NFTs are digital goods that exist on the blockchain – decentralized platforms that allow users to engage in a market of trustless trading. The term is often used to describe the emerging field of non-fungible tokens, which are parts of an asset or token without any fungibility. In most cases, each item you trade on the blockchain has a unique identifier linked to its history and when it was created. NFTs are changing today’s society in various ways.
What is an NFT?
NFTs are sometimes referred to as non-fungible tokens. The intention of these tokens is not to be fungible – because they cannot be combined, exchanged, or traded with another item. Instead, they were designed to act as unique digital assets.
- NFTs and E-Commerce
NFTs are not the first of their kind and are only one form of a broader category within the e-commerce space termed “non-fungible tokens.” Since the Internet became a mainstream tool, unique digital assets and goods have been around. As e-commerce has grown, and with it the prevalence of non-fungible tokens, they have been referred to by many different names: rare Pepe trading cards, unique Pokemon cards, and tokens on Neopets. In 2007, the market saw a major transition when the United States Justice Department intervened in the operations of two centralized digital collectibles exchanges. Ultimately, this challenged an established centralized business model that was not yet entirely decentralized.
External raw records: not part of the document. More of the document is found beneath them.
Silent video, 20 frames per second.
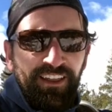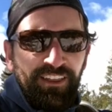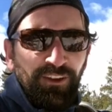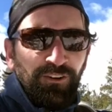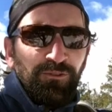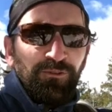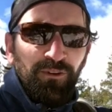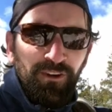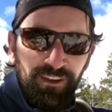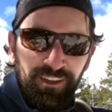
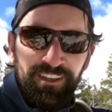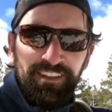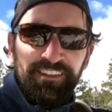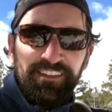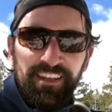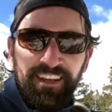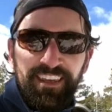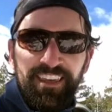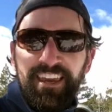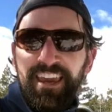They're really
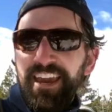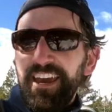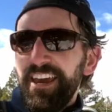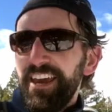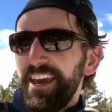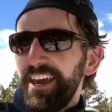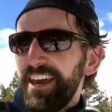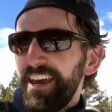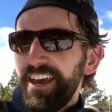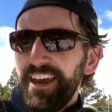sticky.
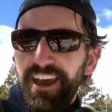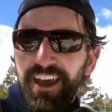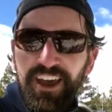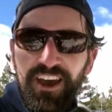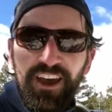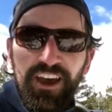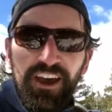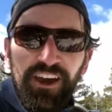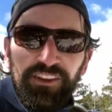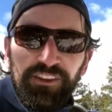
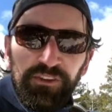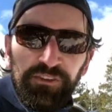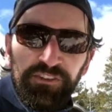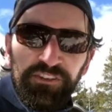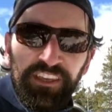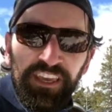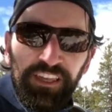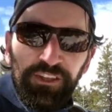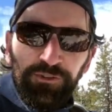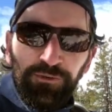Those
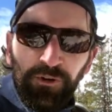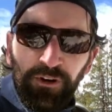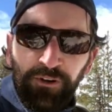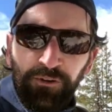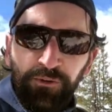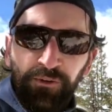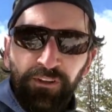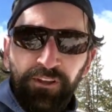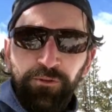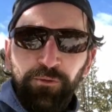skins work
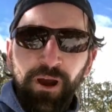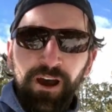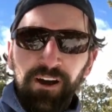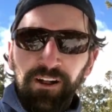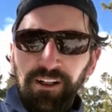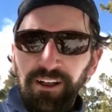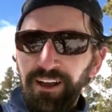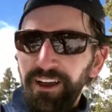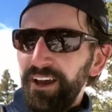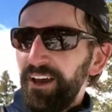really
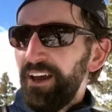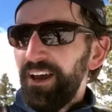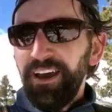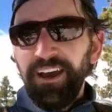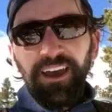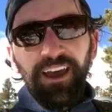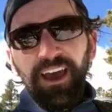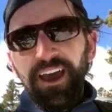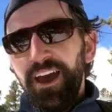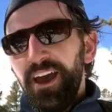well.
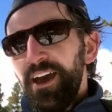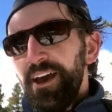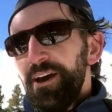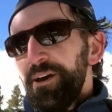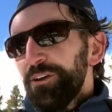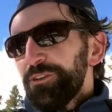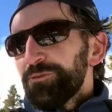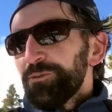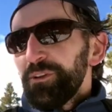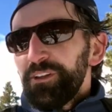
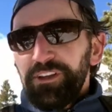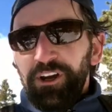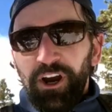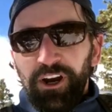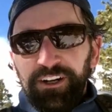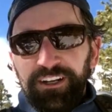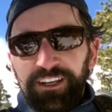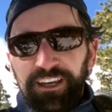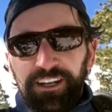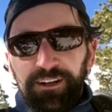It's really
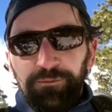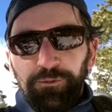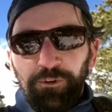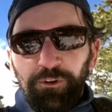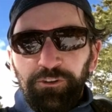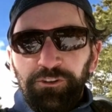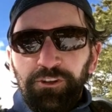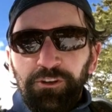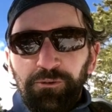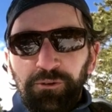hard to get
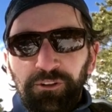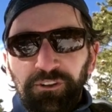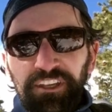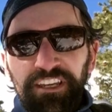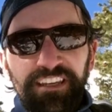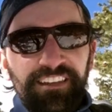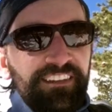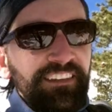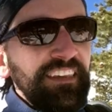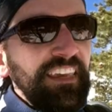them to
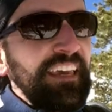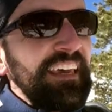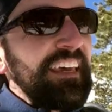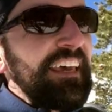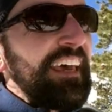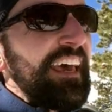release.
Today, this same model lives on through centralized exchanges, allowing users to buy, sell, and trade digital collectibles. This market has defined the burgeoning field of non-fungible tokens, which are a major part of the NFT minting platform in the e-commerce space and are growing in popularity every day.
- NFTs and Blockchain
In late 2017, the idea of trading unique virtual assets was further popularized in the blockchain space with CryptoKitties. As their name suggests, they are collectibles – one of the earliest use cases of NFTs. However, unlike those made on centralized platforms, CryptoKitties were decentralized. Since a single global token ( ETH ) served as the currency for all players in a match, no central organization could dictate what happened in a market of trustless trading. This created a new form of digital collectibles that could be traded on the blockchain with no central intermediary.
- Role of NFTs In Gaming
Recent decentralized apps have been built on Ethereum to create a more functional game. The apps allow users to trade unique virtual assets while they play. These assets can be anything from digital pets to clothing and real estate – with the only limitation being what a developer might decide to place on their platform.
Open platforms allow developers to put their games out on the marketplace and immediately start allowing players to trade assets in a decentralized manner. The possibilities are endless, and there’s no telling what a developer could put out there. This is just one of the many ways that NFTs are being used in e-commerce. Other major e-commerce companies are buying into the idea to create a digital asset registry for their user-to-user marketplace. Another way NFTs are being used is through unique digital goods in online stores.
Trading digital goods and assets is an old idea. People like to trade items among friends for fun, but legally, it’s not something you can make money from. The purpose of closed gift circles was to enable people to gift items among a small group of friends while avoiding the potential problems associated with gifting or trading items that could be seen as illegal, such as drugs or guns. There are already several companies in the space, and they have been around for years.
Successful implementation of non-fungible tokens is not just limited to blockchain games created on cryptocurrency platforms. NFTs, in general, are growing in popularity among e-commerce businesses worldwide.
Conclusively, NFTs are on the rise in many forms worldwide and are being used to create a market of trustless trading where users can sell their unique digital goods and assets directly to one another. This model allows anyone with a phone to purchase or sell digital assets without the need for a centralized intermediary. Ultimately, these tokens represent an entirely new type of asset class.